- Supplied data -
++++++++++++++++++++

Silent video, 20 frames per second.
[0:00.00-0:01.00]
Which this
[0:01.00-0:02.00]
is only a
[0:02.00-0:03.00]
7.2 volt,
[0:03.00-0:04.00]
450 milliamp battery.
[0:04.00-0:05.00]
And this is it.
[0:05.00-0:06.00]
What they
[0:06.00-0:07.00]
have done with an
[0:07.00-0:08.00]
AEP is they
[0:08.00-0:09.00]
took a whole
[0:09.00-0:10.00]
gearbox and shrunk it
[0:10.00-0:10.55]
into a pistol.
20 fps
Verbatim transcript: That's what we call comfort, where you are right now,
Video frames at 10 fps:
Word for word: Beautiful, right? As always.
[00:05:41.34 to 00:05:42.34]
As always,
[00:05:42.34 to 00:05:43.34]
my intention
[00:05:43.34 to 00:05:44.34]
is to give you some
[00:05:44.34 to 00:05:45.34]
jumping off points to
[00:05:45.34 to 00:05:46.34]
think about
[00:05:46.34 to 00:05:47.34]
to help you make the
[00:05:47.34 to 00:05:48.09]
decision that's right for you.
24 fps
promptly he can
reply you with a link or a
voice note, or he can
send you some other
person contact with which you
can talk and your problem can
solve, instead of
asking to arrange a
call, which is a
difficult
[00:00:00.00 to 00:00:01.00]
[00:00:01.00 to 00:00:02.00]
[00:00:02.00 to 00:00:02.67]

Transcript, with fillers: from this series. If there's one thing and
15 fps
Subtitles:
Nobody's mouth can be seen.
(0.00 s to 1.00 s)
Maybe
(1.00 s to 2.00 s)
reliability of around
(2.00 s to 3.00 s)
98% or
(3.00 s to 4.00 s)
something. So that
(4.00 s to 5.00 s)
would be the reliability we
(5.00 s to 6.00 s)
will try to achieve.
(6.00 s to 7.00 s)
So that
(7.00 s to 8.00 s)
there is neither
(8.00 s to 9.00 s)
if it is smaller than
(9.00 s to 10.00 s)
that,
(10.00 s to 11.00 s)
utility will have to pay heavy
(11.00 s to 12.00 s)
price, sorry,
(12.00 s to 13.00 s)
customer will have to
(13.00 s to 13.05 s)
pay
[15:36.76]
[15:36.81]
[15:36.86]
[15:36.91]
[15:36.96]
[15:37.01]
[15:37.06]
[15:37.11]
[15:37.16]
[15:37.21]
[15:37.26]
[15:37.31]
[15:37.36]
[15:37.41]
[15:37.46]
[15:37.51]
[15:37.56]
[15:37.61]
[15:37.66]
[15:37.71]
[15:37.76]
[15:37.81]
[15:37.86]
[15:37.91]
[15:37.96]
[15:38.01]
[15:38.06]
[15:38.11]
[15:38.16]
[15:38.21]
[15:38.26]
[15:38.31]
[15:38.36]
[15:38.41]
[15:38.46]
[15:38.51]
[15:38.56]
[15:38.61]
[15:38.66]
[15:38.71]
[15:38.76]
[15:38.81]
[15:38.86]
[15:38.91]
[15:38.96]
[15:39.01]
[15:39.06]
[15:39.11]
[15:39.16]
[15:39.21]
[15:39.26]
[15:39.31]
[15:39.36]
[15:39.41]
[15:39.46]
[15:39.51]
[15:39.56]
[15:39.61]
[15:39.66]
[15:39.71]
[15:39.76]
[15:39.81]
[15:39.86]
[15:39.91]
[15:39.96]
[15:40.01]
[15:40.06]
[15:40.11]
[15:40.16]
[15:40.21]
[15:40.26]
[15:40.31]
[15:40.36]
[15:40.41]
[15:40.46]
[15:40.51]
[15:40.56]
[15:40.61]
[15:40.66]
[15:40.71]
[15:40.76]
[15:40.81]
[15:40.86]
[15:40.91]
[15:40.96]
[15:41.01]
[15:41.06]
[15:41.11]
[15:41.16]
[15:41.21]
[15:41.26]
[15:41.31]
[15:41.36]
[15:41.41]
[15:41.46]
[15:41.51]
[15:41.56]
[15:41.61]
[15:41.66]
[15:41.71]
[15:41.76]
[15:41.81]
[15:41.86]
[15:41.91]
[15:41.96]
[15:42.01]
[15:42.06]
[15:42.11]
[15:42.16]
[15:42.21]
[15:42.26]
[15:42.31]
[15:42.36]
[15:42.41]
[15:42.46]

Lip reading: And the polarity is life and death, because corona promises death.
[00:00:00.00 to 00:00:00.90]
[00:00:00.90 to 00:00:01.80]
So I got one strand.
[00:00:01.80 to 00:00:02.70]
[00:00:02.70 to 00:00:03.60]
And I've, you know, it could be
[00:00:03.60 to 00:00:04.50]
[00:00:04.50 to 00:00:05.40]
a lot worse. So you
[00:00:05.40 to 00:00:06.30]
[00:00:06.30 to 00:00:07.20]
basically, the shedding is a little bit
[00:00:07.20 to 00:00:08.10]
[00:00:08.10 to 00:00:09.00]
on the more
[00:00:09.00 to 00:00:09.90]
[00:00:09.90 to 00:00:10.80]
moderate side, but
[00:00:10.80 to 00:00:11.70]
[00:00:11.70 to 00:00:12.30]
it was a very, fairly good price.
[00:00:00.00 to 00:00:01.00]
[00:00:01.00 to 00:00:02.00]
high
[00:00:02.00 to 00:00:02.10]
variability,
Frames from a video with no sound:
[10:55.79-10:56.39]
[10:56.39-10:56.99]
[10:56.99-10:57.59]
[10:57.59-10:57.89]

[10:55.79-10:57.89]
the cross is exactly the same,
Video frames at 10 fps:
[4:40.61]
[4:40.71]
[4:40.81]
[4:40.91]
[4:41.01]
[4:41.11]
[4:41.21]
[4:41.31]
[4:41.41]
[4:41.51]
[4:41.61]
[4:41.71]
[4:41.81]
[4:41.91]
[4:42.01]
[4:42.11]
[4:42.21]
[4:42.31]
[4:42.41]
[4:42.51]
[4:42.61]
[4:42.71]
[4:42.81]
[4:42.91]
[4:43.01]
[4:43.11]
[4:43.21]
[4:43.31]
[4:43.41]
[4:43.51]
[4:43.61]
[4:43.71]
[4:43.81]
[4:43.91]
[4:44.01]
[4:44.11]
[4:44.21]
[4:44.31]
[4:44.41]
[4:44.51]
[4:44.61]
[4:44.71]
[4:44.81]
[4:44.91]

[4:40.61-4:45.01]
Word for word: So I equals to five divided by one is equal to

++++++++++++++++++++

- Your task -
If a line in the material contains "from", show it.

- Response area -
Transcript, with fillers: from this series. If there's one thing and
Frames from a video with no sound:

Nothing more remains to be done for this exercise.